Timing results first, then ideas on what to improve.
**_Timing results_:** Some detailed timing results using `line_profiler` in Jupyter: ``` %load_ext line_profiler nrc = webbpsf.NIRCam() %lprun -f webbpsf.webbpsf_core.SpaceTelescopeInstrument.calc_psf psf = nrc.calc_psf(nlambda=1) ``` That will output a detailed printout of the runtime for calc_psf, including the fraction of time in each line of that function. The relevant one to look for is `self._calc_psf_format_output(result, local_options)`; the distortion model is called within that to compute the images for the additional output extensions. In the above case of a monochromatic calculation, that line takes **95% of the time**, 6.7 seconds out of total runtime 7 seconds. The actual optical propagation is just 0.3 s in comparison! Compare to without the distortion model: ``` %lprun -f webbpsf.webbpsf_core.SpaceTelescopeInstrument.calc_psf psf = nrc.calc_psf(nlambda=1, add_distortion=False) ``` It takes 32% (.17 s) out of a total runtime of 0.5 s to format the output (in this case it's just binning down to the detector pixel scale, without preparing the distortion model). Similar for a broadband calculation with 20 wavelengths: ``` %lprun -f webbpsf.webbpsf_core.SpaceTelescopeInstrument.calc_psf psf = nrc.calc_psf() ``` The distortion model again takes 6.8 s out of a total runtime of 9.3 s.
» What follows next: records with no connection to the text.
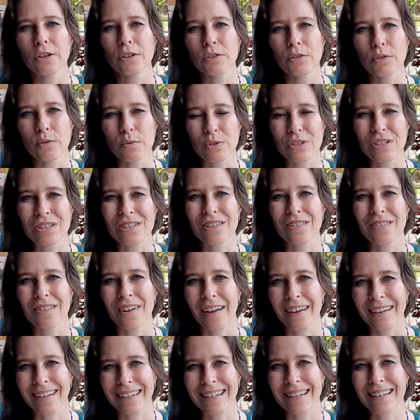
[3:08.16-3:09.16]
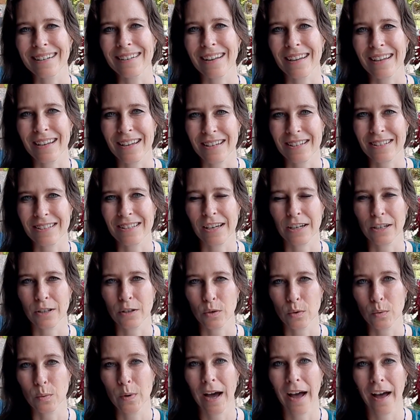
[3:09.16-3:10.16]
Use the 90 days that
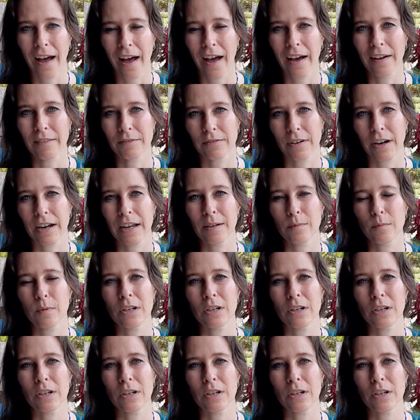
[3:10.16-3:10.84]
you have, right?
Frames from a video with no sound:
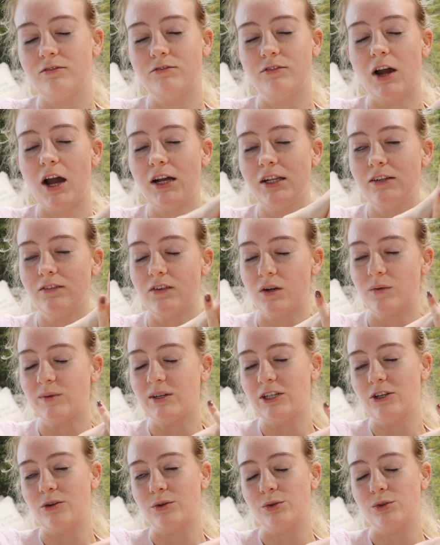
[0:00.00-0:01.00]
highly
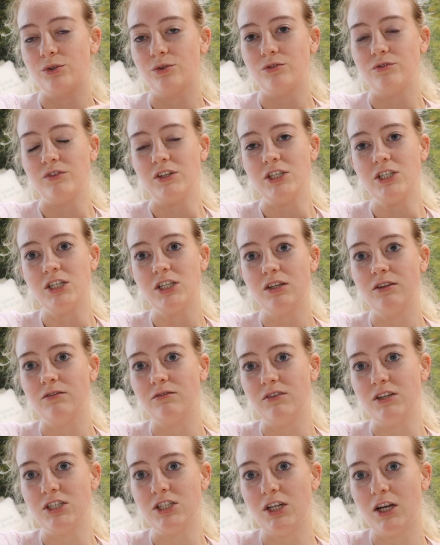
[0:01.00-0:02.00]
recommend going through Fiji
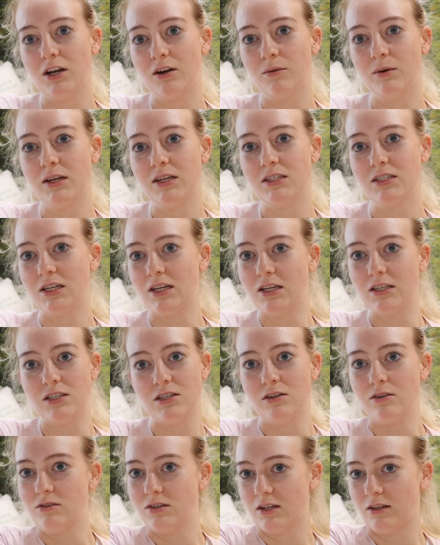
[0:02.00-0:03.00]
and Fiji Airways to get
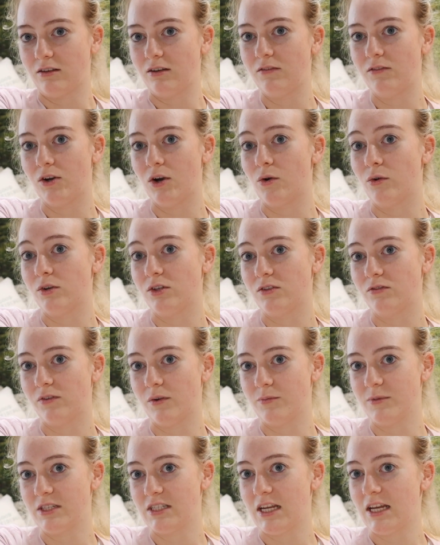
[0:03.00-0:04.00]
to New Zealand if you're going
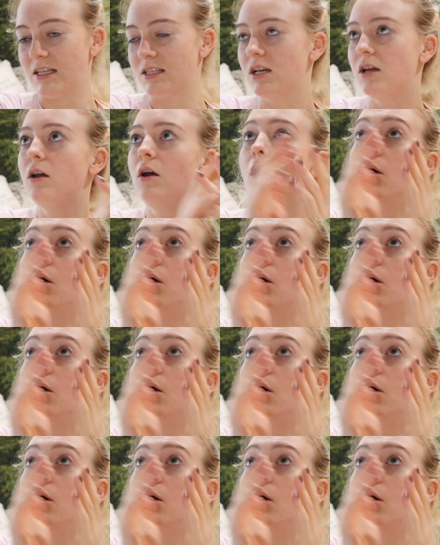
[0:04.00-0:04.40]
from the States.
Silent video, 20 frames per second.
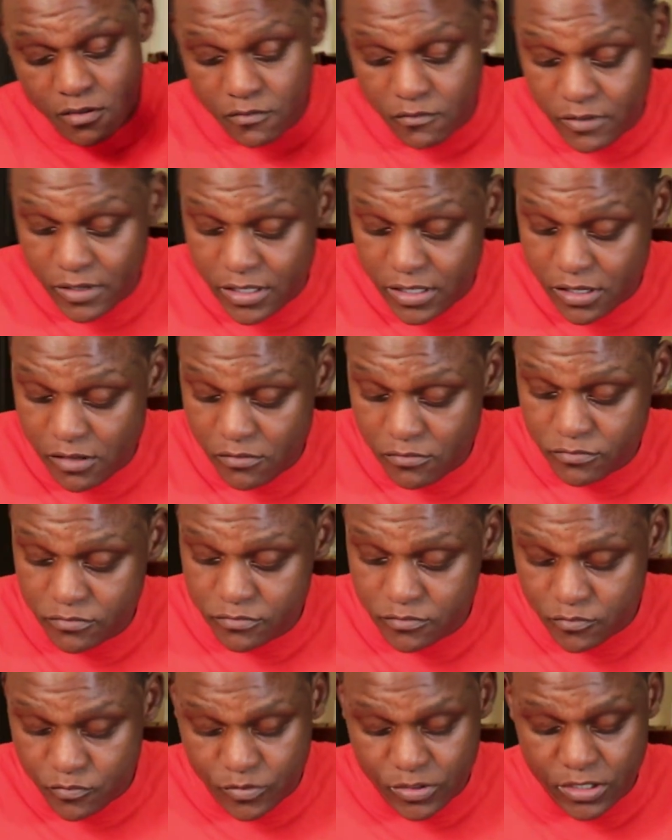Where'd it go?
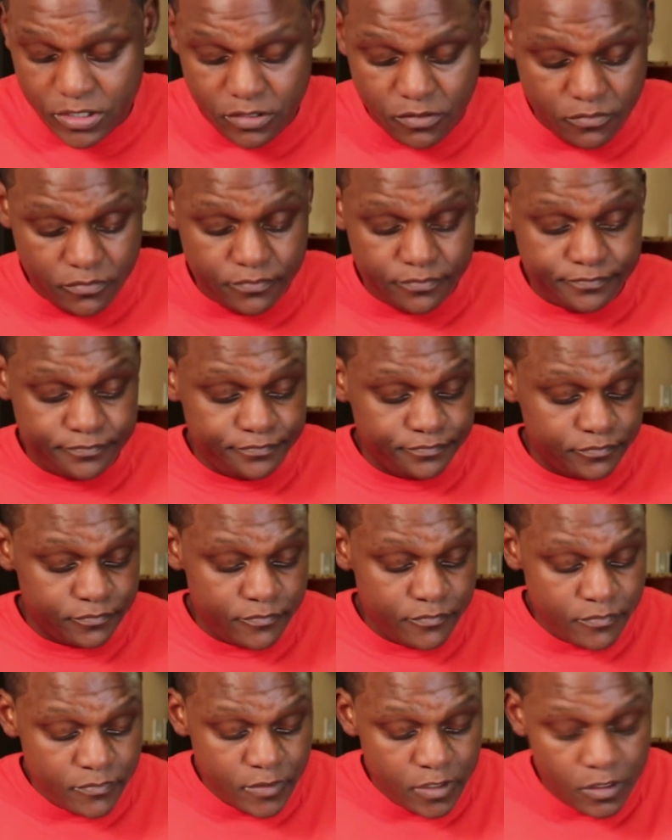
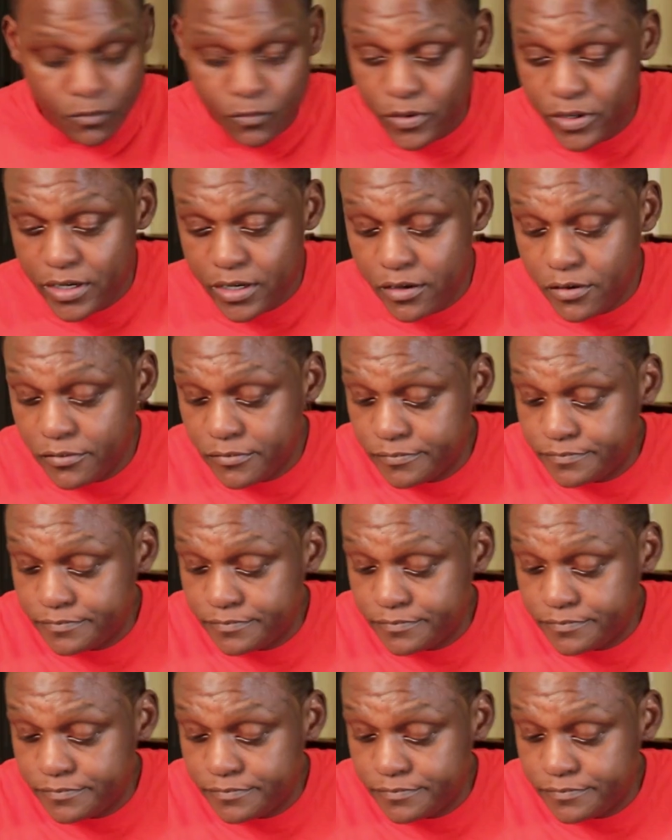It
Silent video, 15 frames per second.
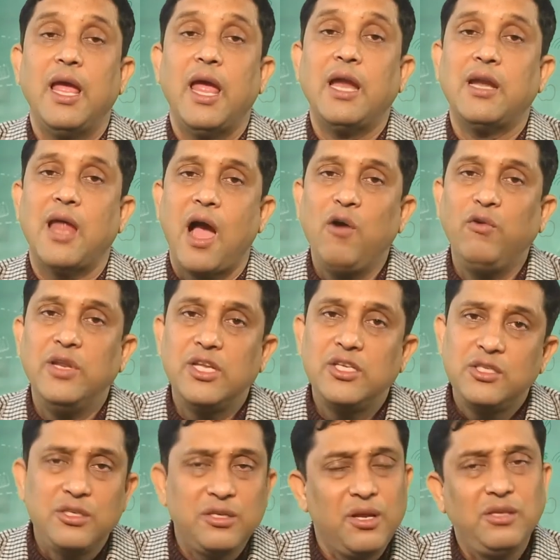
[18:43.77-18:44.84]
and how
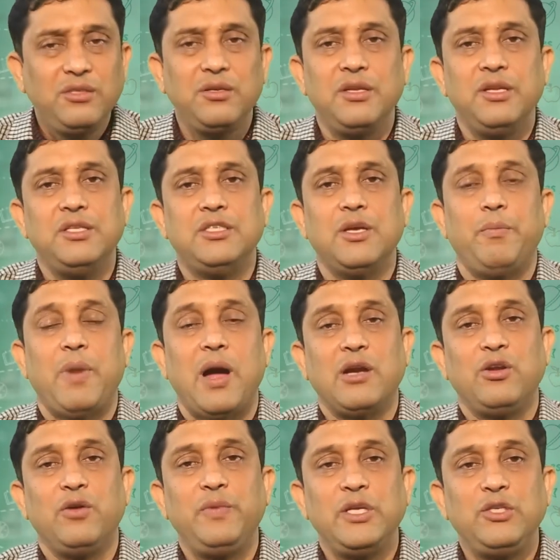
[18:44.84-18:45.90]
instruction is a
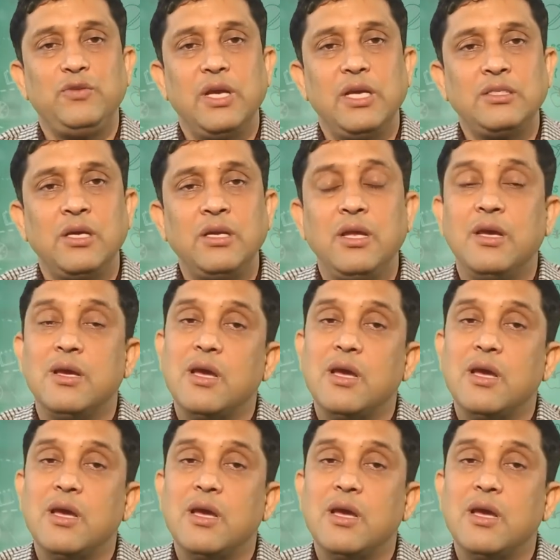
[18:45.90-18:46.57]
part of education,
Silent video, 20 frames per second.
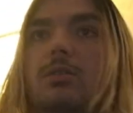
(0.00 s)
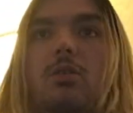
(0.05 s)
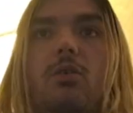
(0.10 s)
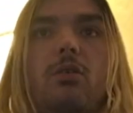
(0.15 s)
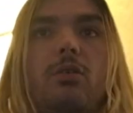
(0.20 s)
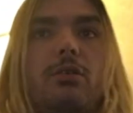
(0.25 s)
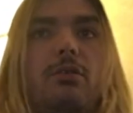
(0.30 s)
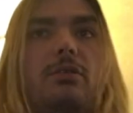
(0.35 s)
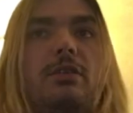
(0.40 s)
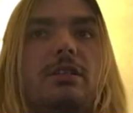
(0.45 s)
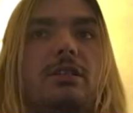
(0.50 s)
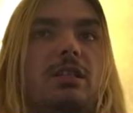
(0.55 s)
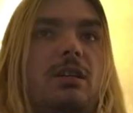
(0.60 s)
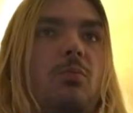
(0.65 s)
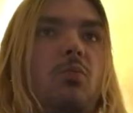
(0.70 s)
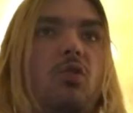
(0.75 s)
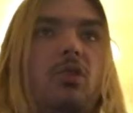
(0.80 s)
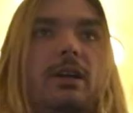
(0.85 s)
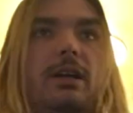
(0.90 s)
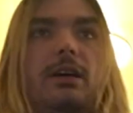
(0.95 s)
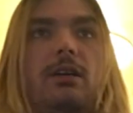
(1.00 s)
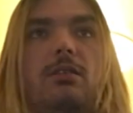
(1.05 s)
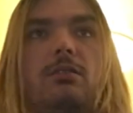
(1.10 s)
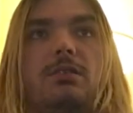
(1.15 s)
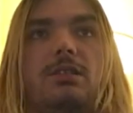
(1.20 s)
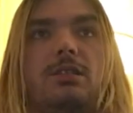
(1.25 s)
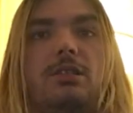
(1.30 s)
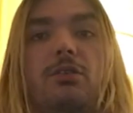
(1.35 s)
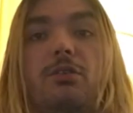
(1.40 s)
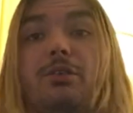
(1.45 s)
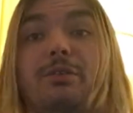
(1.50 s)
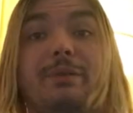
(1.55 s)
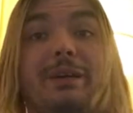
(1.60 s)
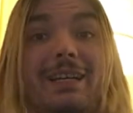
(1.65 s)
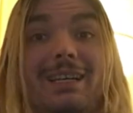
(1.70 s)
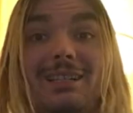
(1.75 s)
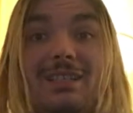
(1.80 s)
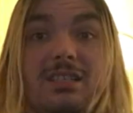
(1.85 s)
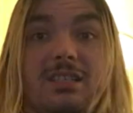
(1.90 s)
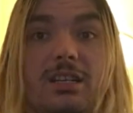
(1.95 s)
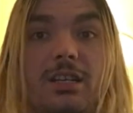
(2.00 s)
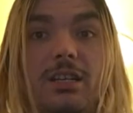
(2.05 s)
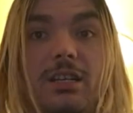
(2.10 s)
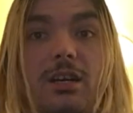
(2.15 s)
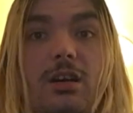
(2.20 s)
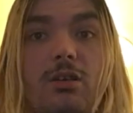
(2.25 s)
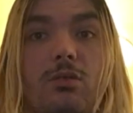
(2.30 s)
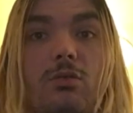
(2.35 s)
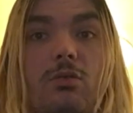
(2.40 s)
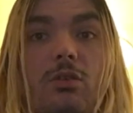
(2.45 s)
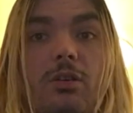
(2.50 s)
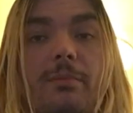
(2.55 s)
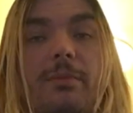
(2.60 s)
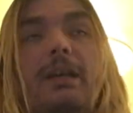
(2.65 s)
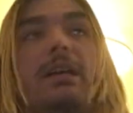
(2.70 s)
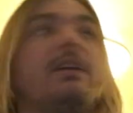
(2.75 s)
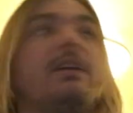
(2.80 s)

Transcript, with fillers: or going somewhere else, go to a casino, or in my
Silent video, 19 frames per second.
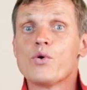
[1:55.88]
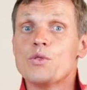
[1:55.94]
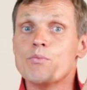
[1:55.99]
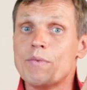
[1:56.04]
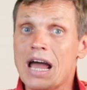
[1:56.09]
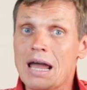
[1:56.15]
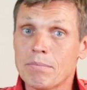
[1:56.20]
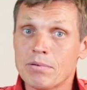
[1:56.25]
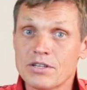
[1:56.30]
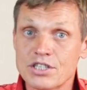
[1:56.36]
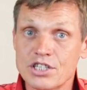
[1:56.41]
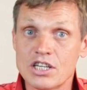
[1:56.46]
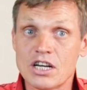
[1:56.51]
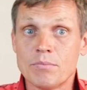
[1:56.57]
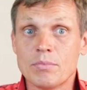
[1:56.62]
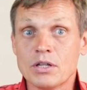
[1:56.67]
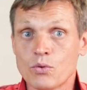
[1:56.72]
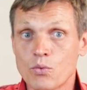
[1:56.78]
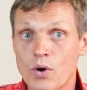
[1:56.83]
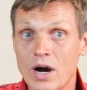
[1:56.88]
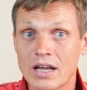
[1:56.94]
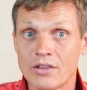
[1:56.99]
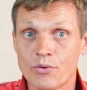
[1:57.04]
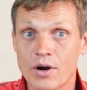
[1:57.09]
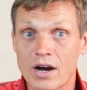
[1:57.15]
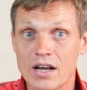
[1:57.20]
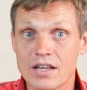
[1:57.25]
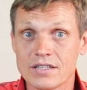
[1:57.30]
with maple syrup and white
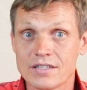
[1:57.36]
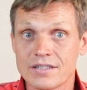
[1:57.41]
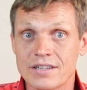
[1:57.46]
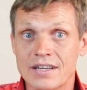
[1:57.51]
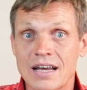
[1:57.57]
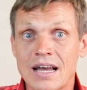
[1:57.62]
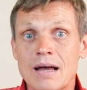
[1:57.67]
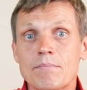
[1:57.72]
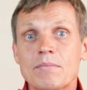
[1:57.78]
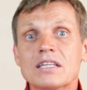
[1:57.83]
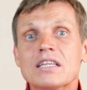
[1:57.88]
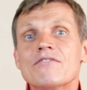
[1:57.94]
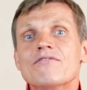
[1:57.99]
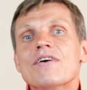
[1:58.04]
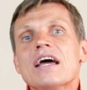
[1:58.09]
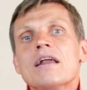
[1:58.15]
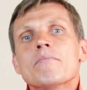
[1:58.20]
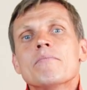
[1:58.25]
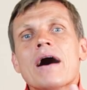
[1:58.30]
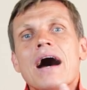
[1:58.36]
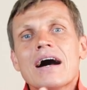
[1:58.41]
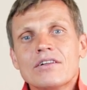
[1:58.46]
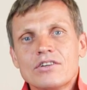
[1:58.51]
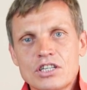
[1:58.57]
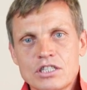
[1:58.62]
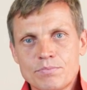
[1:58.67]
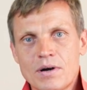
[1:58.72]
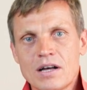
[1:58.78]
rice, but a very
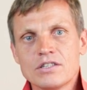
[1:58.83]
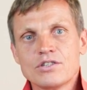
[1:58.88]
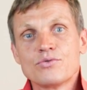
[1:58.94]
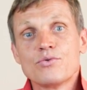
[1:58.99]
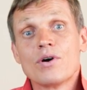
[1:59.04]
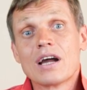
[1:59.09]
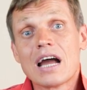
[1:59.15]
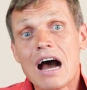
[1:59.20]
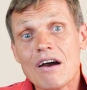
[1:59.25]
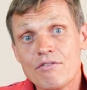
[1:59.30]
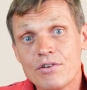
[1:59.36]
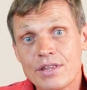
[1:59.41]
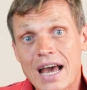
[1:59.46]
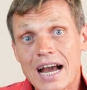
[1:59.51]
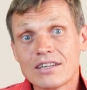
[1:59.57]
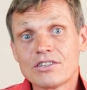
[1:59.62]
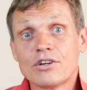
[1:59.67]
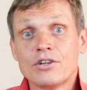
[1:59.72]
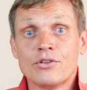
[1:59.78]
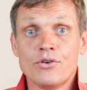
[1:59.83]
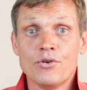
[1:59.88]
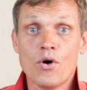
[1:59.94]
mild response to agave nectar and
Using the call profiler `%prun` confirms that it's the ndgriddata function call that's taking up nearly all that time. (See e.g. output of `%prun psf = nrc.calc_psf(nlambda=1)`
**_What might we do to improve this_:** The current distortion model is almost certainly overkill: we use the SIAF distortion polynomials to work out the coordinate transforms on a pixel-by-pixel basis from the undistorted 'ideal' frame to the detector-coordinates 'science' frame, then use scipy.interpolate.griddata to warp the PSF into the distorted frame. Doing this on a pixel-by-pixel basis is extremely generalized but likely not necessary for the modest size of PSF postage stamps. I expect we could get very, very close to the same results just using a simple linear transformation (e.g rotation + skew matrix) which can be implemented in a much more performant way using for instance the scipy affine_transform function. Given the relatively small geometric distortion in the JWST instruments, I expect this linear approximation model will be adequate for our purposes, and would remove what is currently the most substantial bottleneck in JWST PSF calculations. I don't think it makes sense to continue spending 70+% of calculation runtime on what is a relatively minor effect for most use cases of PSF modeling. (though still important enough we do want to include it at some level) @shanosborne @grbrady @obi-wan76 @Skyhawk172 I'm curious to hear if you have any thoughts on the above?